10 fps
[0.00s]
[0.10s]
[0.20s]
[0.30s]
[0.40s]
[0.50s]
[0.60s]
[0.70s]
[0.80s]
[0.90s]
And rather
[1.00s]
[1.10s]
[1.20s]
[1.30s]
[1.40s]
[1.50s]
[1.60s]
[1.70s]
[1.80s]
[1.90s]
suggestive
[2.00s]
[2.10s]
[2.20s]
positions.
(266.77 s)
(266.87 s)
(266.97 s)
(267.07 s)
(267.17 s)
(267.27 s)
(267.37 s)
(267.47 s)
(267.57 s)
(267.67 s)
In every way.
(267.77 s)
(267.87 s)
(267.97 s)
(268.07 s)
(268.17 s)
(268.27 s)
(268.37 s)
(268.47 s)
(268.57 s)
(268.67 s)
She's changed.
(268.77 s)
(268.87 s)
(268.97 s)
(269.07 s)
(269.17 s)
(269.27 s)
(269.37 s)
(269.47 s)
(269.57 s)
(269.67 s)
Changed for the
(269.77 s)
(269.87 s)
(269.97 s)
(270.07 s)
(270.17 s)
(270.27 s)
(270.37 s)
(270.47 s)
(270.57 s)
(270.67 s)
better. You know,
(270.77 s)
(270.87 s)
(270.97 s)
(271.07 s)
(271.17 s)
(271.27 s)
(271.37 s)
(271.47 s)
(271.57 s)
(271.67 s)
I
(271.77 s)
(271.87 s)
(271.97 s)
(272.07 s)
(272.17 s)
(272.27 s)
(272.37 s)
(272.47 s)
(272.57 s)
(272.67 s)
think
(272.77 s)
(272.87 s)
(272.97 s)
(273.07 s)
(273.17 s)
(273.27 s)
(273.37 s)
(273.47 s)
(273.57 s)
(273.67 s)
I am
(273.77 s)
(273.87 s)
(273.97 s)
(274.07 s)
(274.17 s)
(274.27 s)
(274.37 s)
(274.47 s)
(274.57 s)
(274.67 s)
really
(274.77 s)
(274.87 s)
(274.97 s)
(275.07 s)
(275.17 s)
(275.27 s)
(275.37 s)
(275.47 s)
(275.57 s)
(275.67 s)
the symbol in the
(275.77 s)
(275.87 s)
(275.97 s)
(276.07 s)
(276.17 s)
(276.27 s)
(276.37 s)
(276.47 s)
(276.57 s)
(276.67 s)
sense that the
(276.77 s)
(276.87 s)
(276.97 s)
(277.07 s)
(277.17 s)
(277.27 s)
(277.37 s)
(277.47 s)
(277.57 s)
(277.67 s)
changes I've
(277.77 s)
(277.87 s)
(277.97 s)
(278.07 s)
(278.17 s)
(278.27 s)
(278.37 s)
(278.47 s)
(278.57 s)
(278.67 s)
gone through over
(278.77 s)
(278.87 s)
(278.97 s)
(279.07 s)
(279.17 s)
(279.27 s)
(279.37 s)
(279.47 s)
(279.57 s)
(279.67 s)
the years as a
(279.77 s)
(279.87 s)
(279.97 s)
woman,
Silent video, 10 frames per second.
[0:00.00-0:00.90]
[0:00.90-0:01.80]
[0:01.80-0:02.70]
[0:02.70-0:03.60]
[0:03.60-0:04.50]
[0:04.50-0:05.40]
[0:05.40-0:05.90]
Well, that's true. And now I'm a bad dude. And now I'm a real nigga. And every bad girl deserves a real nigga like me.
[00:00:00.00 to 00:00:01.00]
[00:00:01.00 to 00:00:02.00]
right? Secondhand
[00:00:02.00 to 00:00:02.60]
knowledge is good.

------------------------------------------------------------

Reproduce the listing above in full, word for word.

10 fps
[0.00s]
[0.10s]
[0.20s]
[0.30s]
[0.40s]
[0.50s]
[0.60s]
[0.70s]
[0.80s]
[0.90s]
And rather
[1.00s]
[1.10s]
[1.20s]
[1.30s]
[1.40s]
[1.50s]
[1.60s]
[1.70s]
[1.80s]
[1.90s]
suggestive
[2.00s]
[2.10s]
[2.20s]
positions.
(266.77 s)
(266.87 s)
(266.97 s)
(267.07 s)
(267.17 s)
(267.27 s)
(267.37 s)
(267.47 s)
(267.57 s)
(267.67 s)
In every way.
(267.77 s)
(267.87 s)
(267.97 s)
(268.07 s)
(268.17 s)
(268.27 s)
(268.37 s)
(268.47 s)
(268.57 s)
(268.67 s)
She's changed.
(268.77 s)
(268.87 s)
(268.97 s)
(269.07 s)
(269.17 s)
(269.27 s)
(269.37 s)
(269.47 s)
(269.57 s)
(269.67 s)
Changed for the
(269.77 s)
(269.87 s)
(269.97 s)
(270.07 s)
(270.17 s)
(270.27 s)
(270.37 s)
(270.47 s)
(270.57 s)
(270.67 s)
better. You know,
(270.77 s)
(270.87 s)
(270.97 s)
(271.07 s)
(271.17 s)
(271.27 s)
(271.37 s)
(271.47 s)
(271.57 s)
(271.67 s)
I
(271.77 s)
(271.87 s)
(271.97 s)
(272.07 s)
(272.17 s)
(272.27 s)
(272.37 s)
(272.47 s)
(272.57 s)
(272.67 s)
think
(272.77 s)
(272.87 s)
(272.97 s)
(273.07 s)
(273.17 s)
(273.27 s)
(273.37 s)
(273.47 s)
(273.57 s)
(273.67 s)
I am
(273.77 s)
(273.87 s)
(273.97 s)
(274.07 s)
(274.17 s)
(274.27 s)
(274.37 s)
(274.47 s)
(274.57 s)
(274.67 s)
really
(274.77 s)
(274.87 s)
(274.97 s)
(275.07 s)
(275.17 s)
(275.27 s)
(275.37 s)
(275.47 s)
(275.57 s)
(275.67 s)
the symbol in the
(275.77 s)
(275.87 s)
(275.97 s)
(276.07 s)
(276.17 s)
(276.27 s)
(276.37 s)
(276.47 s)
(276.57 s)
(276.67 s)
sense that the
(276.77 s)
(276.87 s)
(276.97 s)
(277.07 s)
(277.17 s)
(277.27 s)
(277.37 s)
(277.47 s)
(277.57 s)
(277.67 s)
changes I've
(277.77 s)
(277.87 s)
(277.97 s)
(278.07 s)
(278.17 s)
(278.27 s)
(278.37 s)
(278.47 s)
(278.57 s)
(278.67 s)
gone through over
(278.77 s)
(278.87 s)
(278.97 s)
(279.07 s)
(279.17 s)
(279.27 s)
(279.37 s)
(279.47 s)
(279.57 s)
(279.67 s)
the years as a
(279.77 s)
(279.87 s)
(279.97 s)
woman,
Silent video, 10 frames per second.
[0:00.00-0:00.90]
[0:00.90-0:01.80]
[0:01.80-0:02.70]
[0:02.70-0:03.60]
[0:03.60-0:04.50]
[0:04.50-0:05.40]
[0:05.40-0:05.90]
Well, that's true. And now I'm a bad dude. And now I'm a real nigga. And every bad girl deserves a real nigga like me.
[00:00:00.00 to 00:00:01.00]
[00:00:01.00 to 00:00:02.00]
right? Secondhand
[00:00:02.00 to 00:00:02.60]
knowledge is good.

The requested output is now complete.